I first discovered this wonderful gem twenty years ago when I bought a vhs copy from VideoYesteryear. The print used was bad...dark, blurry. I couldn't understand why none of the major video companies had not realeased a restored edition. I used to hound KINO and MILESTONE Films about working on this movie. Hats off to Image. The print quality is excellent. The music is good and goes well with the film, but I have to admit that I enjoyed the Rosa Rio score from my old YesterYear vhs copy. If you love the silent era as much as I do, please treat yourself to what will become one of your favorite films.
This is a movie consistent with the old morals and ethics of that early time frame. It is a morality play teaching about looking for character in a spouse, and the results of not choosing character over looks. I liked Lillian Gish as an actress much better than Mary Pickford, in that she was more subtle in her expression and acting and consequently more realistic.

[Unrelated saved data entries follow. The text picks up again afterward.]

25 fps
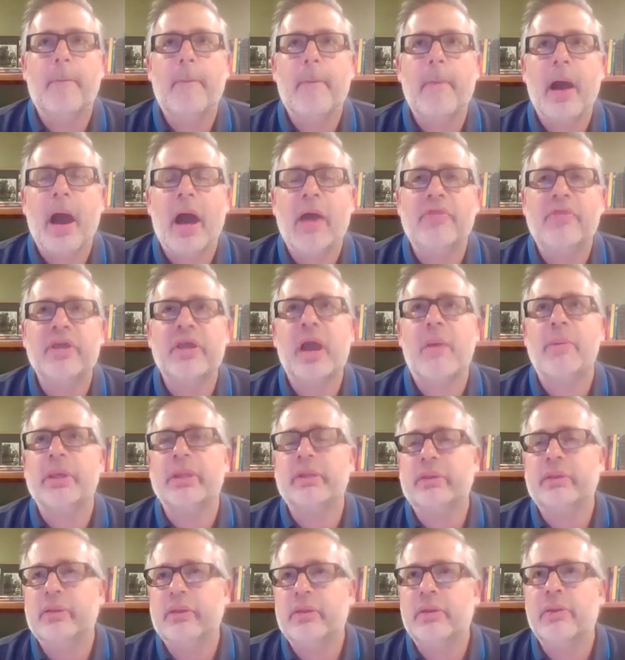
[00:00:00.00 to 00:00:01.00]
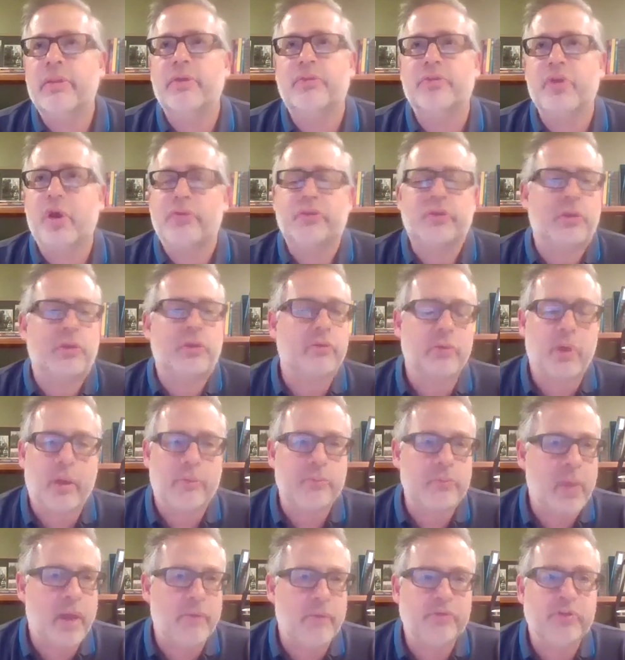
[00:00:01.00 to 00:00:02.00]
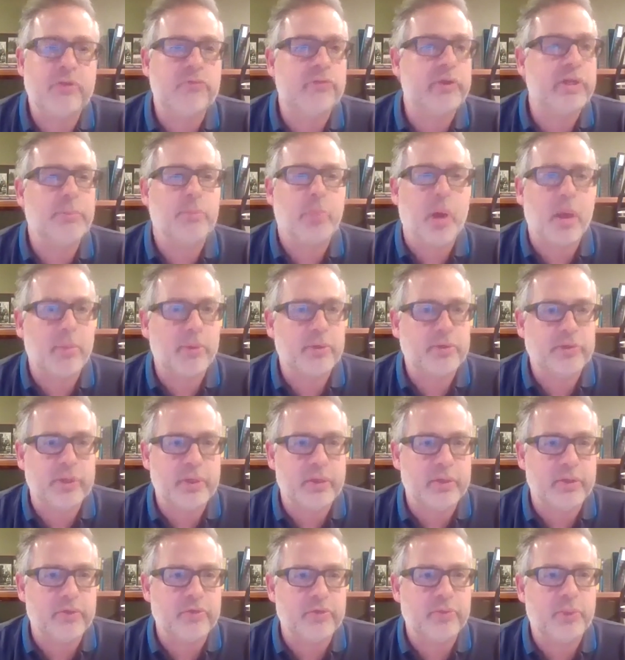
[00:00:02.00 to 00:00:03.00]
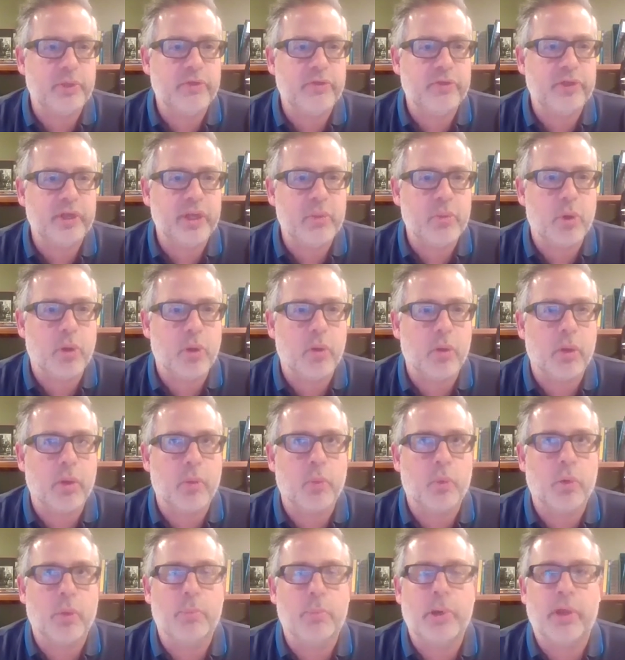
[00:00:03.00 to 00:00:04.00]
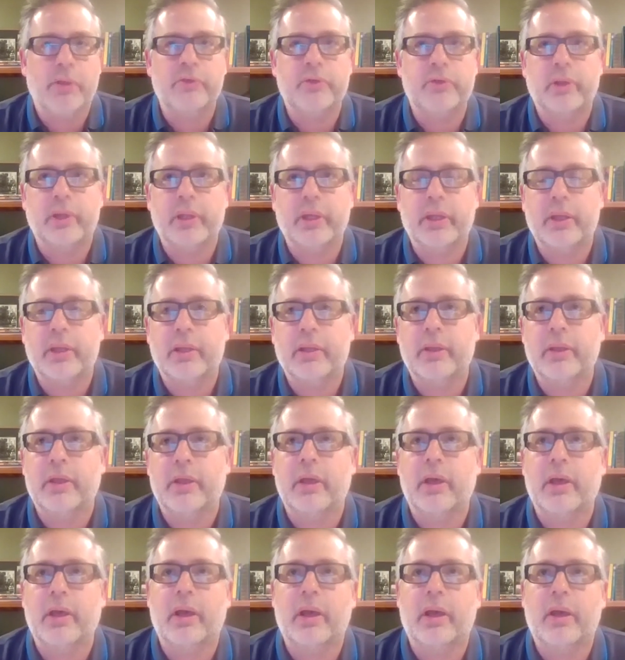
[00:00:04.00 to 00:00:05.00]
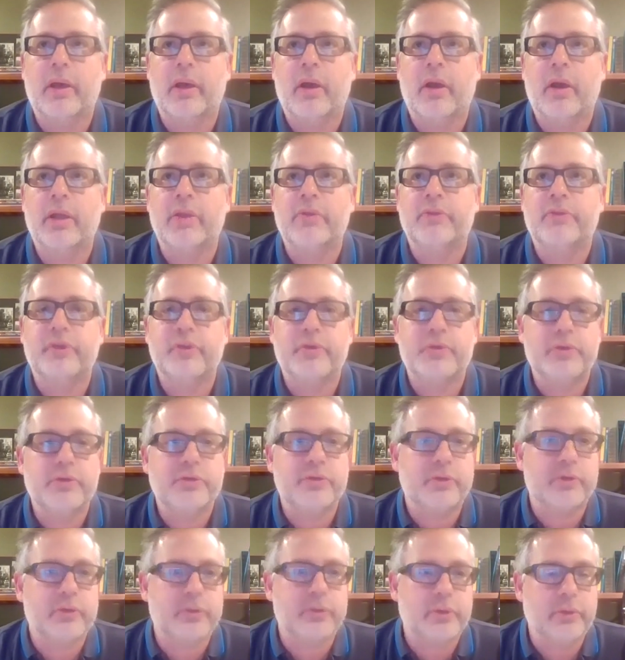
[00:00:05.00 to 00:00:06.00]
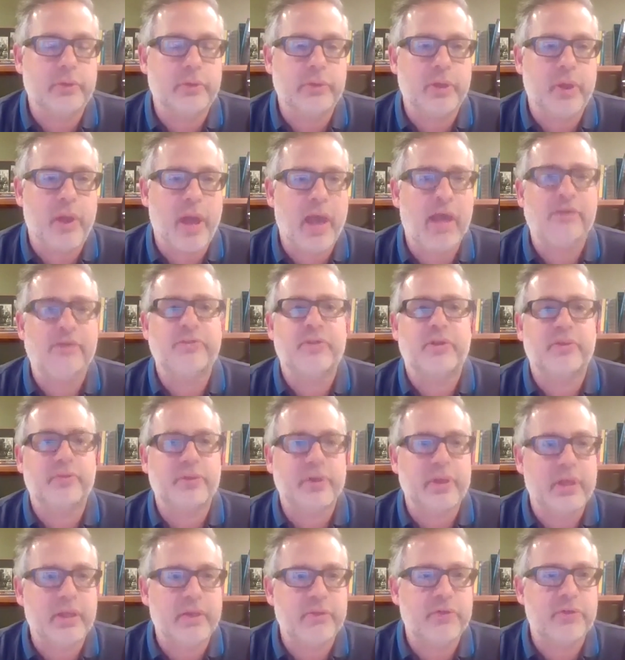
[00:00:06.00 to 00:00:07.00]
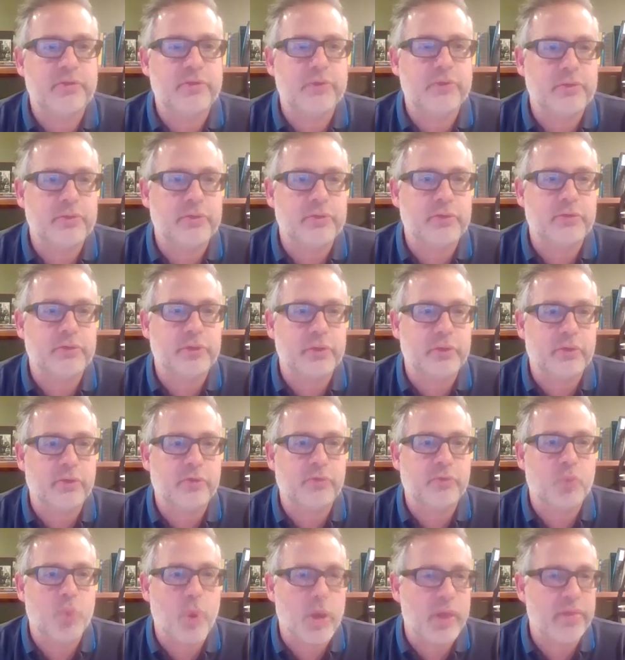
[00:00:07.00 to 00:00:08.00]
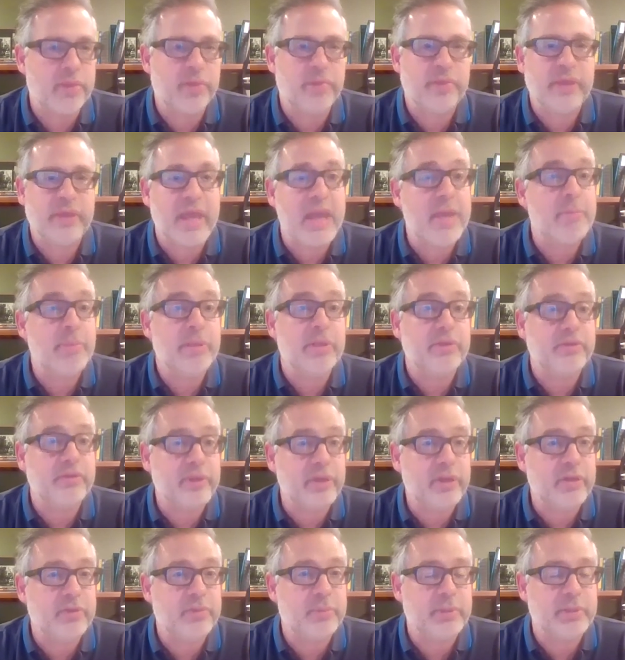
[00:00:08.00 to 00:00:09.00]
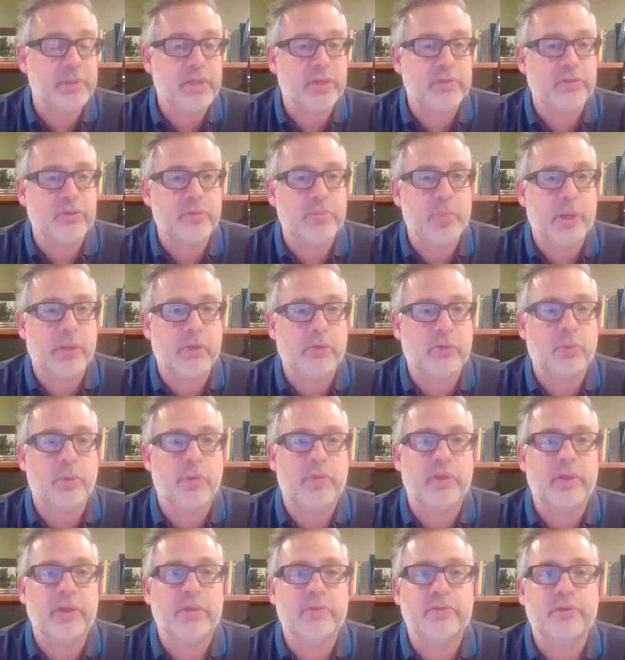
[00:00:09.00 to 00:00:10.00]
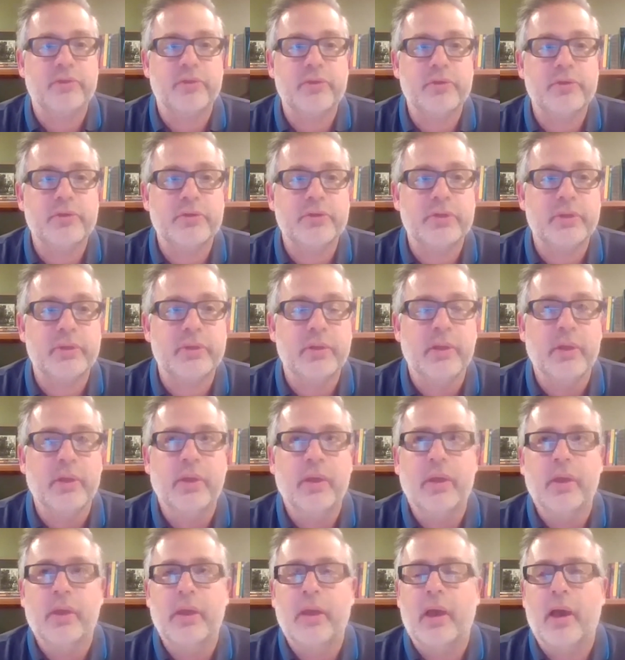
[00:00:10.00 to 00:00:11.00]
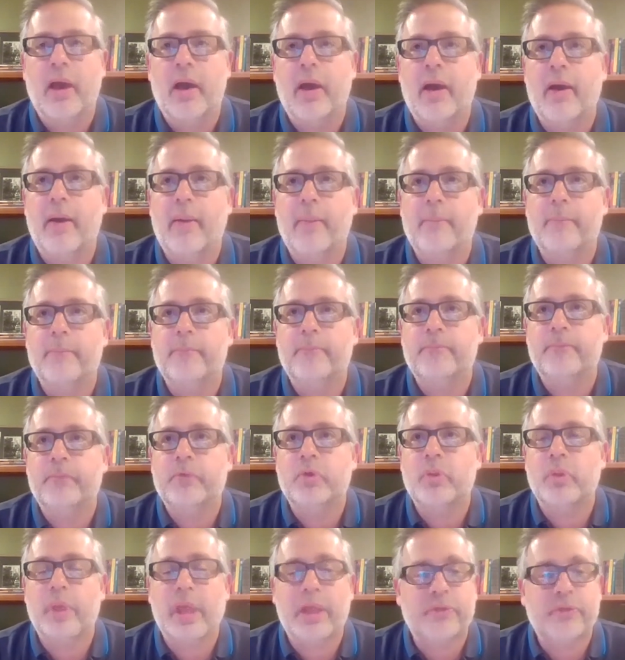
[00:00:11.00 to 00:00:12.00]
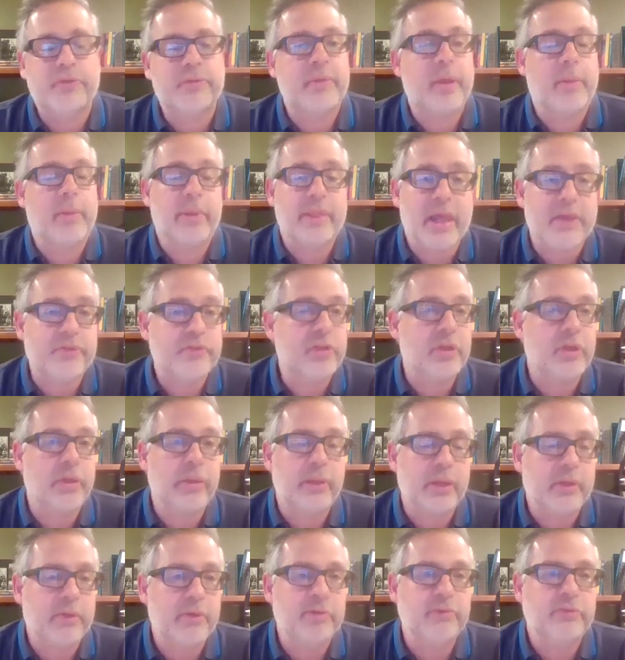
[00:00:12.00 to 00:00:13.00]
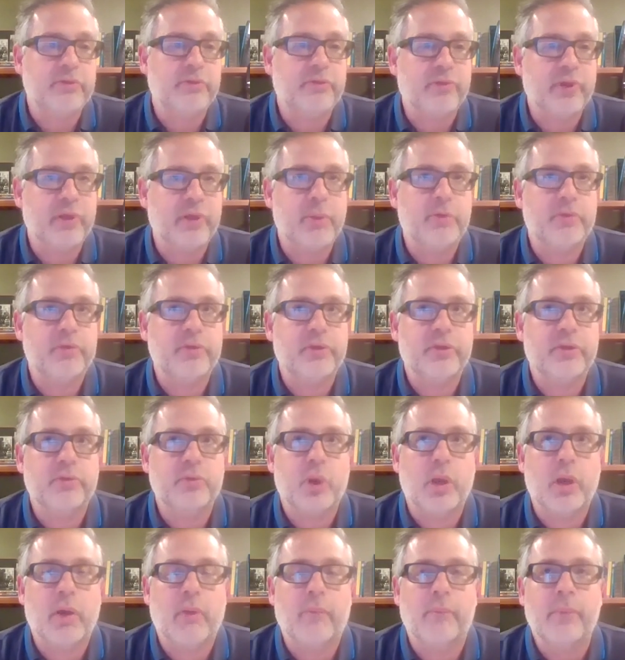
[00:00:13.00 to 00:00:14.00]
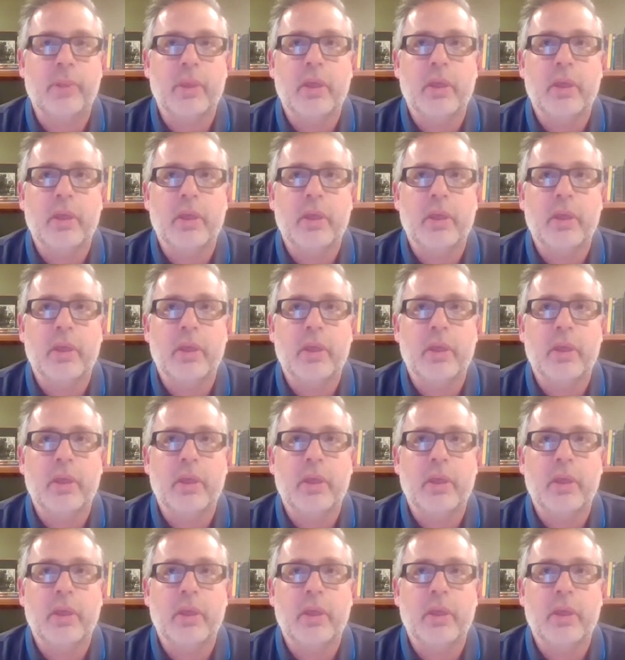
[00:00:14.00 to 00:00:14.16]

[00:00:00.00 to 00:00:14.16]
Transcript: I think, there's also obviously read and publish deals we see where we're bundling our institutional, access to institutional journals with the APCs, potentially bundled with an institution. So that's going to increase in frequency as well.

1 of 1 people found the following review helpful
True Heart Susie27 April 2011
- Published on Amazon.com
True Heart Susie is a great film. The subtleties of camera angles, camera movement, foreshadowing, and lighting make this film. This film is the hallmark for the beginning of subtle acting--no more is there need for over exaggerated expressions like that that of German Expressionist films. The film does well to incorporate enter-titles that allow for more thought and interpretation. This film is rather different for D. W. Griffith, but it is good. I highly recommend this film. This film is exciting to watch and plays with societal norms and constraints. Susie has loved her neighbor for all her life but is cast aside when a new woman comes into town. It's interesting to notice the way in which the camera focuses on Susie's face and the little idiosyncrasies that she expresses. The relationship between Susie and Bettina is also quite noticeable in that Susie doesn't show anger or frustration towards her. She warmly helps her escape trouble; Susie knows that if Bettina were to be exposed, her love, William would be free to marry her, but oddly, Susie does not let Bettina face the trouble. This is an amazingly well done film that is far ahead of its time. Lillian Gish pioneered the subtle acting and was revolutionary for her time. Audiences love her face/acting to this day. The audience can really relate to Susie. Even though this film is a silent film, it is surprising how well it is received today. The acting and story line are so unique, that many and all can enjoy the film. I would definitely recommend this film if one is looking for an entertaining short film. This is a good intro into the films of D. W. Griffith.